■ **Assigned task**
With pictures omitted, copy exactly the lines from the one containing "(3.12 s to 4.17 s)" through the end of the records below.

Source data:
::::::

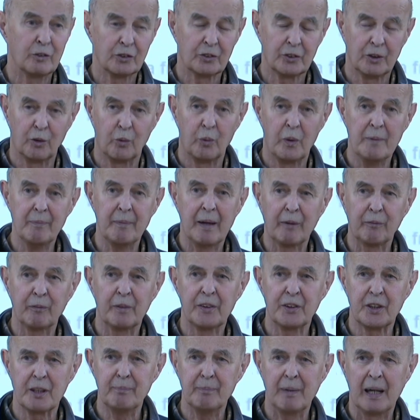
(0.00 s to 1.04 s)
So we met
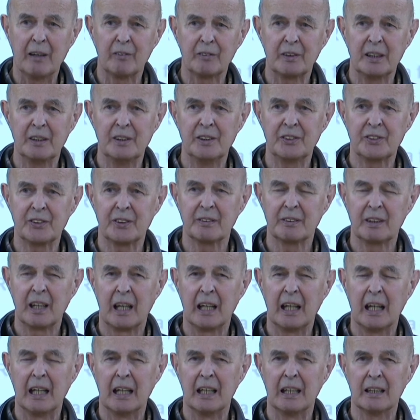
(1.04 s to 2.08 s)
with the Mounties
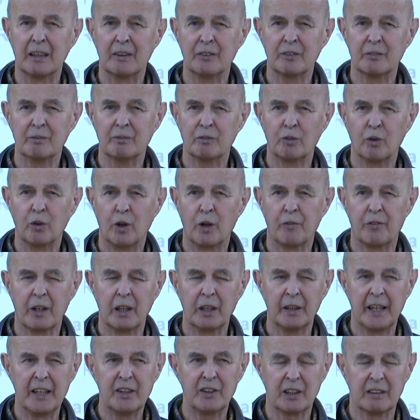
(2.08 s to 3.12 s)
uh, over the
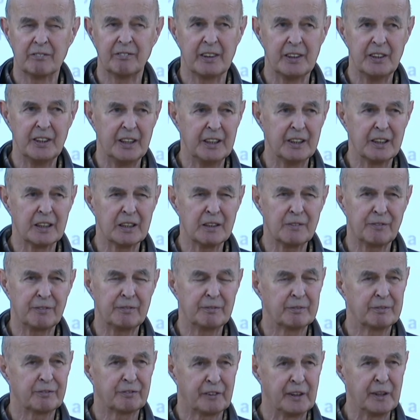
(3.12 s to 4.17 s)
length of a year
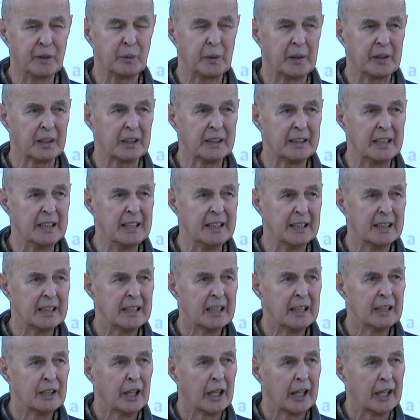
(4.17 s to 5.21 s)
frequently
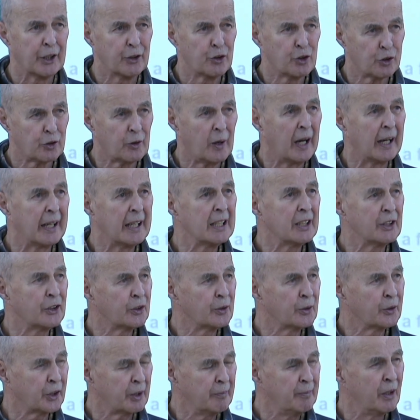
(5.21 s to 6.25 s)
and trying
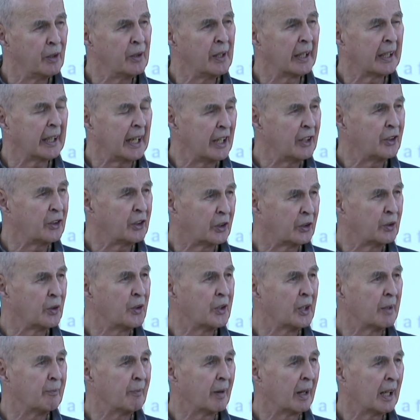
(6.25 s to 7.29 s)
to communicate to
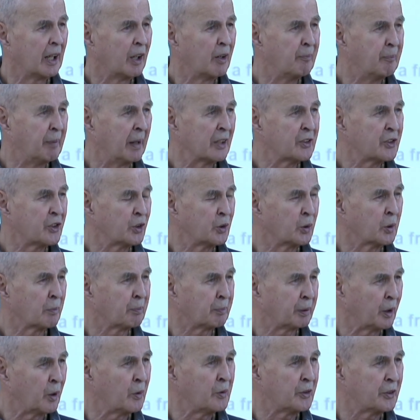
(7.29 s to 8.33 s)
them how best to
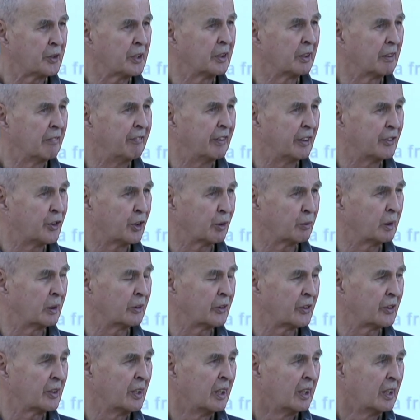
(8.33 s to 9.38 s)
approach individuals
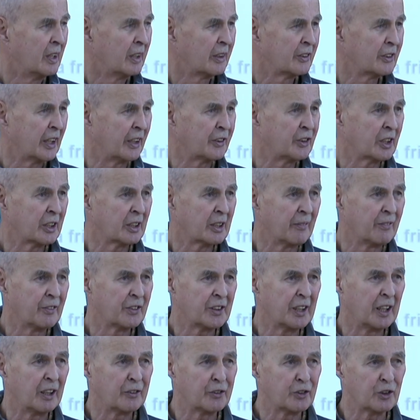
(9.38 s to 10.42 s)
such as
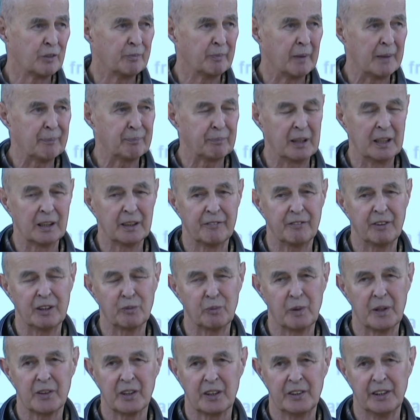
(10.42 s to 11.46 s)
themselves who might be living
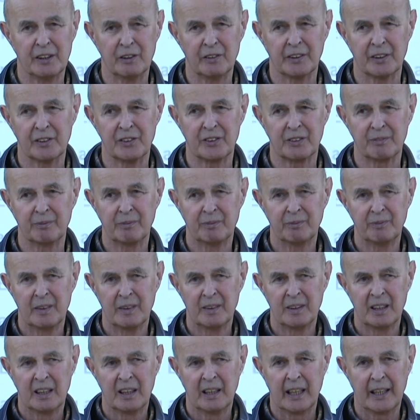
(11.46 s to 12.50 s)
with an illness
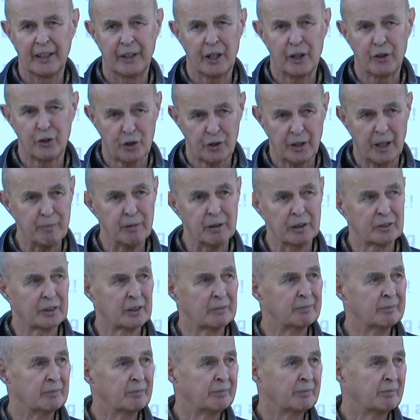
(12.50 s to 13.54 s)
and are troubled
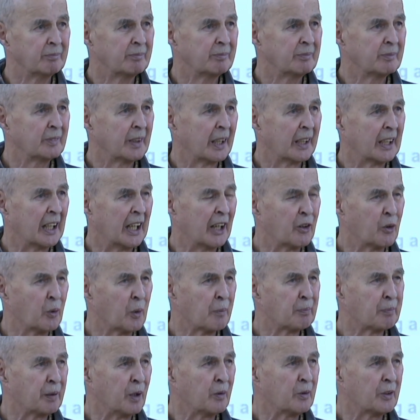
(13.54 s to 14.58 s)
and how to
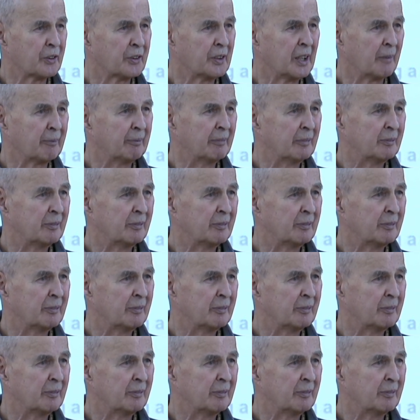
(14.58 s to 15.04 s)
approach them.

::::::

■ **Written response**
(3.12 s to 4.17 s)
length of a year
(4.17 s to 5.21 s)
frequently
(5.21 s to 6.25 s)
and trying
(6.25 s to 7.29 s)
to communicate to
(7.29 s to 8.33 s)
them how best to
(8.33 s to 9.38 s)
approach individuals
(9.38 s to 10.42 s)
such as
(10.42 s to 11.46 s)
themselves who might be living
(11.46 s to 12.50 s)
with an illness
(12.50 s to 13.54 s)
and are troubled
(13.54 s to 14.58 s)
and how to
(14.58 s to 15.04 s)
approach them.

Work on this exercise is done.